Hier je faisais le tri dans mes anciennes images. Une fois toutes classées par date et par lieu – on me dit souvent que je suis un brin maniaque, c’est vrai – j’en suis arrivée à analyser mes propres habitudes photographiques. Tous ces regards qui pesaient sur moi, ça m’oppressait presque. Je peux le dire, au moins 2/3 des images étaient prise de manière à ce que le (ou les) modèle(s) regarde l’objectif, et donc par conséquent celui qui va tomber nez à nez avec eux. C’était flagrant. Comme un geste inconscient à répétition.
En histoire de l’art on appelle ça un admoniteur. J’ai appris ce terme il y a quelques semaines dans mon cours d’art moderne. Dans les peintures Renaissance on voit souvent un personnage qui semble décrocher de son groupe, comme absent de la scène. Il regarde en face de lui, le spectateur, il l’apostrophe et l’invite dans le tableau. C’est lui l’admoniteur. Dans la religion, l’admoniteur c’est celui qui guide le novice. Alberti dira alors que l’admoniteur c’est celui qui guide le spectateur à travers l’image.
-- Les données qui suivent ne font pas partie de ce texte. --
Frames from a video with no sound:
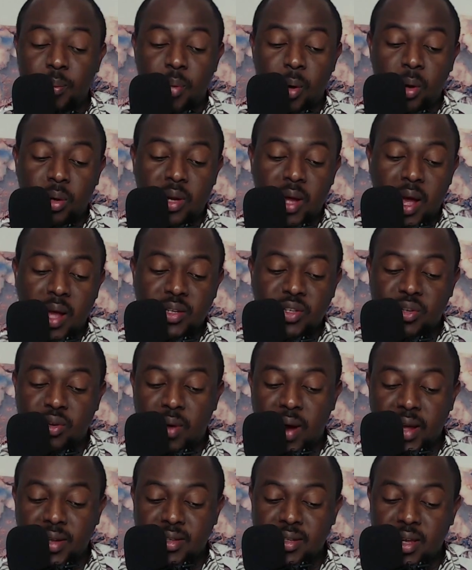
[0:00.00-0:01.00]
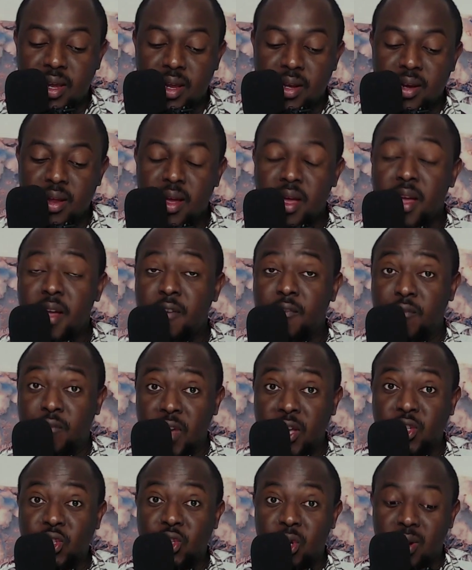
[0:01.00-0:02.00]
podcast writing,
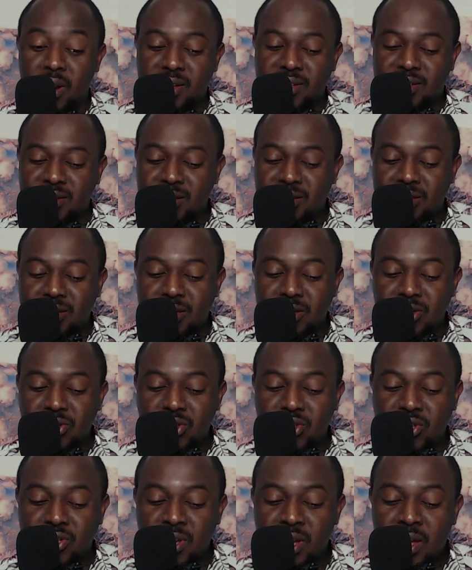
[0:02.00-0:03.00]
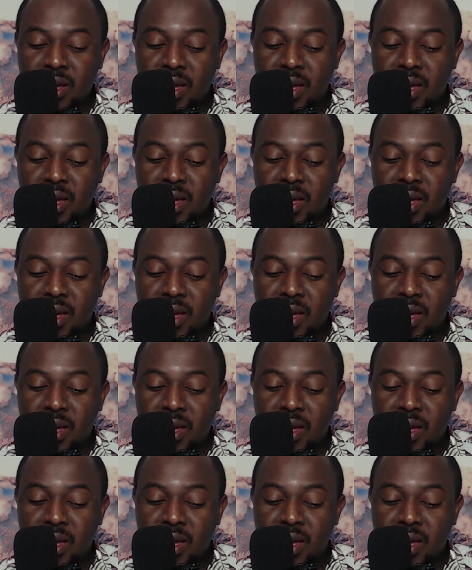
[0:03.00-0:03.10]
virtual assistants,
Bon je suis pas là pour faire un cours de linguistique ou d’étymologie. Et puis je suis bien loin de vouloir me comparer au grand peintre et philosophe qu’est Alberti, surtout quand on se souvient que mon geste est inconscient… Mais la coïncidence est drôle et il me tenait à cœur de la soulever. Le regard, c’est toujours quelque chose qui me passionne chez les gens. Il est révélateur de tous. Ainsi, l’instinctif de mes prises de vue est en fait que la traduction de ma vision des choses.